_What to produce_
Without the pictures, copy all of the data exactly.

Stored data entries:
|---|

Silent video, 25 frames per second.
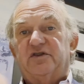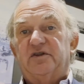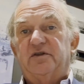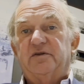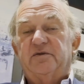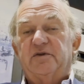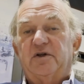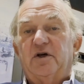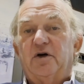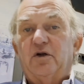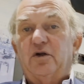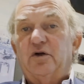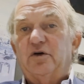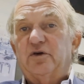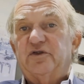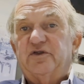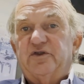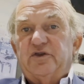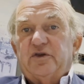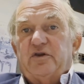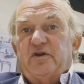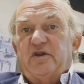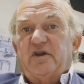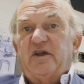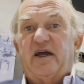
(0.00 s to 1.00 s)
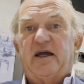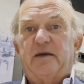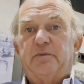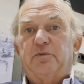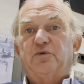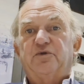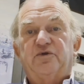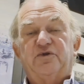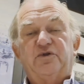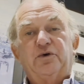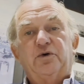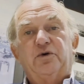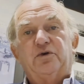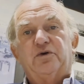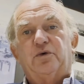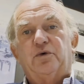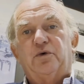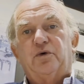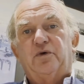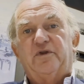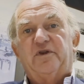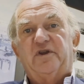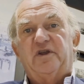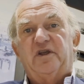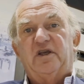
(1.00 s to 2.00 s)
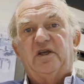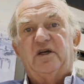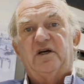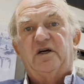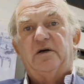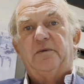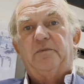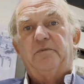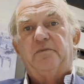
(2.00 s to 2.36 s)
and go along to the Apple Store or the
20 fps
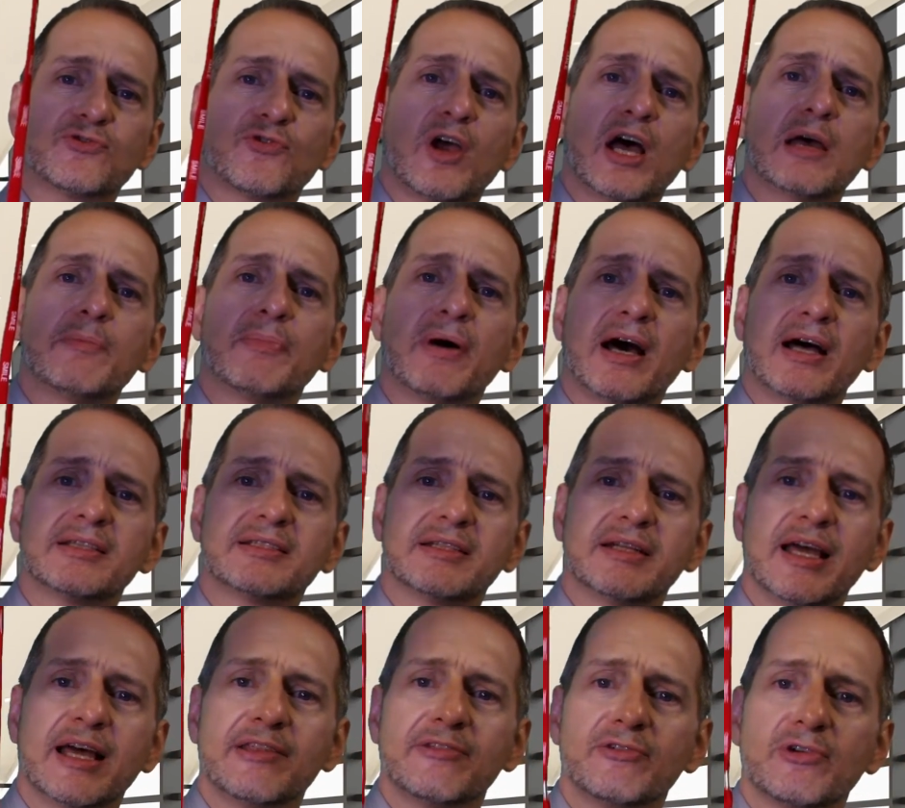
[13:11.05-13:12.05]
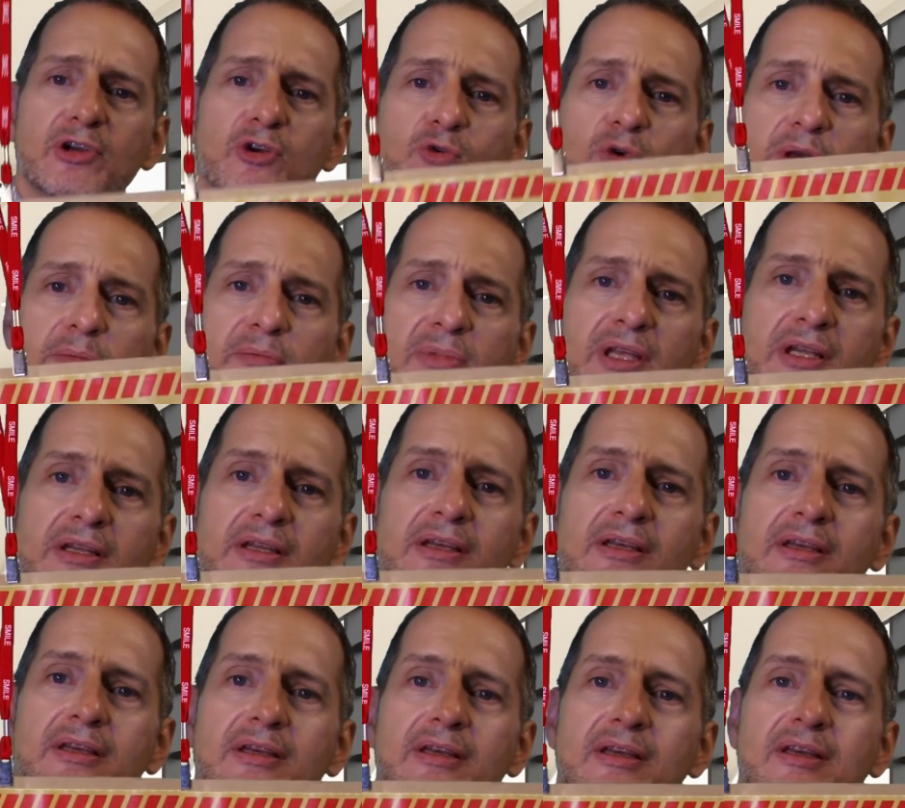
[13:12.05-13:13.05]
tripods, and other equipment,
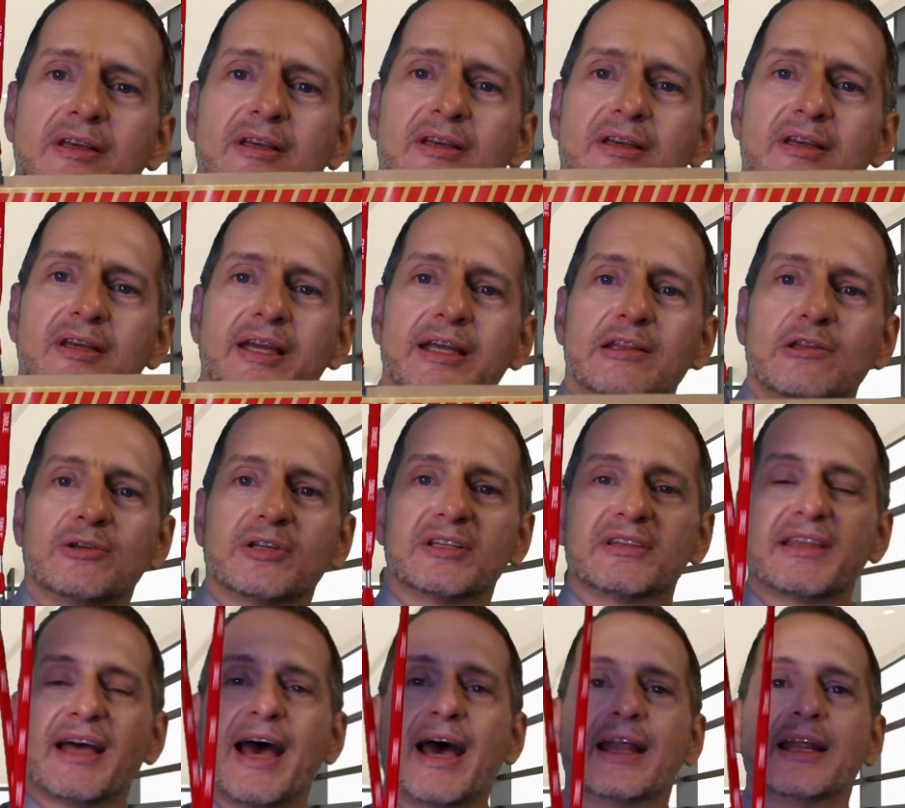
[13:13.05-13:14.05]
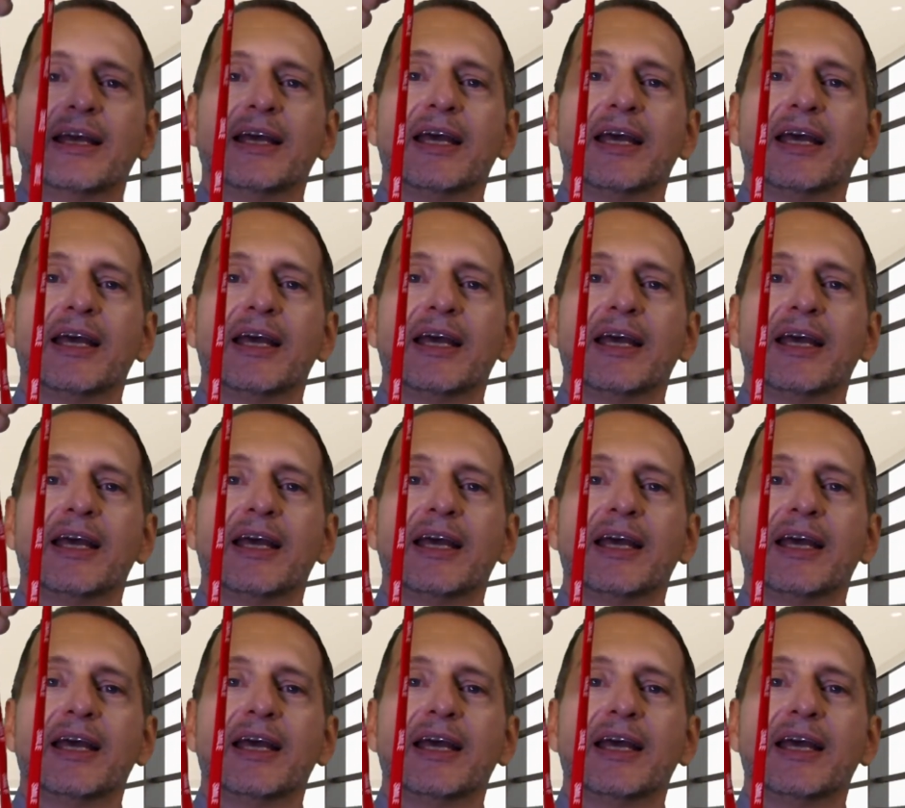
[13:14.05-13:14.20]
and look at that.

|---|

_Written response_
Silent video, 25 frames per second.
(0.00 s to 1.00 s)
(1.00 s to 2.00 s)
(2.00 s to 2.36 s)
and go along to the Apple Store or the
20 fps
[13:11.05-13:12.05]
[13:12.05-13:13.05]
tripods, and other equipment,
[13:13.05-13:14.05]
[13:14.05-13:14.20]
and look at that.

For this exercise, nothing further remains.